After the discovery of the CF gene, many new therapies were trialed but ultimately failed or only resulted in modest improvements. Each celebrated, each funded by donations from regular folks, but the longing for a cure remained.

Slowly, over the years since the birth of the Cystic Fibrosis Foundation, the median life expectancy has climbed. From 5 years in the 1950s, to 10 in the 1960s, to 20 in the 1980s, to 30 in the 1990s where it leveled off until 2013 and the advent of a new class of drugs called potentiator/ correctors.  These medications work by creating a plug in the misfolded protein that puts it into the proper configuration for function.

In 2013, this new drug helped approximately 4% of the population who were enjoying incredible results. But the rest waited.  Finally, in 2015, a new and improved potentiator/corrector called Trikafta was made available to 90% of the patients with the most common genetic combination of CF, and the results were tremendous!

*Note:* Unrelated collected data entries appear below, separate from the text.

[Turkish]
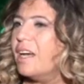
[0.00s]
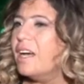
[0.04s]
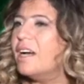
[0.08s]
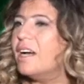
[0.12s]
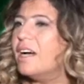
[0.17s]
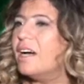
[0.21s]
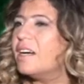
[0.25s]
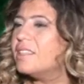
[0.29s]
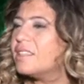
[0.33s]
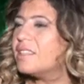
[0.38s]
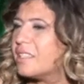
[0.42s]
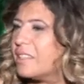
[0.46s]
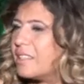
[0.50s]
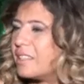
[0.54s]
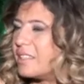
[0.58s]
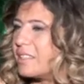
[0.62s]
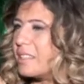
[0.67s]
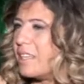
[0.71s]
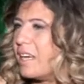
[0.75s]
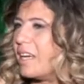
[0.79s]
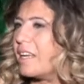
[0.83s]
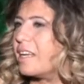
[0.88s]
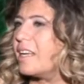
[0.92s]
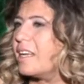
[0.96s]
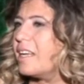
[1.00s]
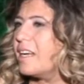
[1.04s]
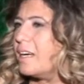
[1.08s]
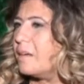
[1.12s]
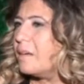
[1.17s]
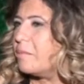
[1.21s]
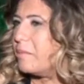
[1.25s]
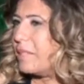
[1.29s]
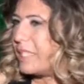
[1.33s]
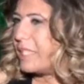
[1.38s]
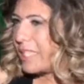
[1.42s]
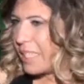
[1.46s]
E, atalarından
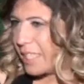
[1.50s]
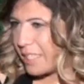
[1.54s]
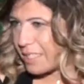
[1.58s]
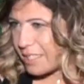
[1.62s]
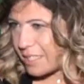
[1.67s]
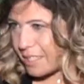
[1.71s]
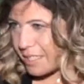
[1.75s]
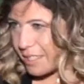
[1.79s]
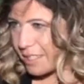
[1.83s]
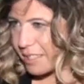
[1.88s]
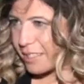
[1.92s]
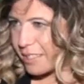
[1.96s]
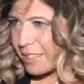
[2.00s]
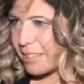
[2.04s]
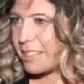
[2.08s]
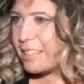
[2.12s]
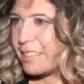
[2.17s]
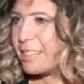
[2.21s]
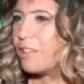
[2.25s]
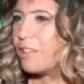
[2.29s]
gelen mirasları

Today, on the day of our swim-a-thon, the median life expectancy for people living with CF is 53!  But it’s 53 for people who are 53 now. For younger people like those in our community, the sky is the limit, and their lives are expected to be rich and long!  This was made possible by donations from people like you, who did this work and gave this incredible gift to your friends.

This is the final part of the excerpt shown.